A very high LDH level is well known as being an independent predictor of shorter OS and leukaemia-free survival in primary MF.19 In the current study, no significant correlation between the LDH level and survival rates was observed; however, the mean serum LDH level was elevated in the BAT cohort, while it was only slightly (not statistically significant) reduced after ruxolitinib administration.

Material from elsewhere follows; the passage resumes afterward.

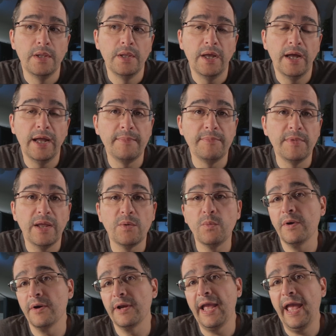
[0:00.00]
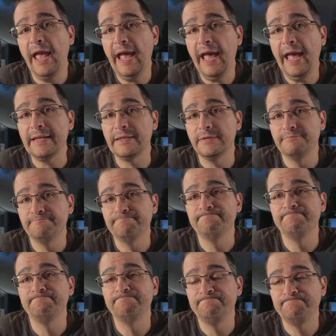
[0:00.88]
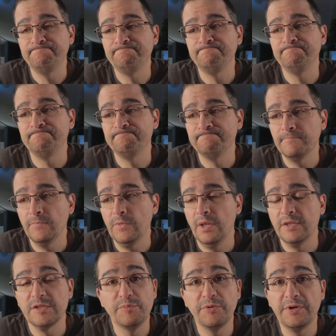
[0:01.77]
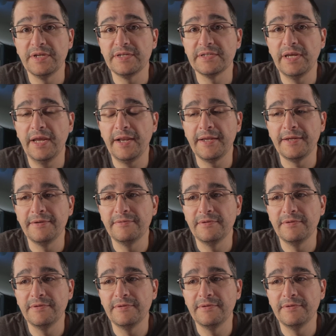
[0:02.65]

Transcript: I'm not wearing a hat. It's pretty exciting.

This finding aligned with another study conducted in Taiwan, which reported that none of the MF patients had normalised LDH levels after treatment with ruxolitinib.20

Furthermore, the findings of this study demonstrated that ruxolitinib could affect the survival outcomes, as indicated by the improved OS and PFS of the ruxolitinib group of MF patients. Many clinical studies using data from the COMFORT studies have reported similar results.11,21,22 On the other hand, Tefferi et al. did not find any survival advantage for ruxolitinib and they related this discrepancy in ruxolitinib’s effect on the survival state to lack of biological evidence (the attainment of remission or reversal of bone marrow fibrosis) and lack of a molecular or cytogenetic response.8,23

Additionally, this study found that some of the patients’ characteristics affected the survival rate for MF. The ECOG-PS had an impact on the OS among both therapeutic groups and this is in line with other studies on the effect of ECOG on survival state in MF.24,25 Cox multivariate analysis demonstrated that the age of patients, high risk as per the IPSS and some of the lab findings (Hb level and platelet count) also affected PFS. The age of the patient and Hb level are well-known risk factors from the widely used prognostic scores as per the IPSS and DIPSS.6 Additionally, a low platelet count is a poor prognostic factor in MF as shown in other studies and the DIPSS-Plus classification.26,27

This study is not without limitations. One of the limitations was the relatively small sample which was also retrospectively analysed. Additionally, genetic testing was limited to the JAK2 mutation analysis.

Conclusion

The findings of the current study revealed that treatment of MF with ruxolitinib has a significant impact on reducing splenic size; in return, this will improve the quality of life and the survival outcomes in patients with myelofibrosis. Therefore, the treatment of MF with ruxolitinib has the potential to improve the clinical course of this disease.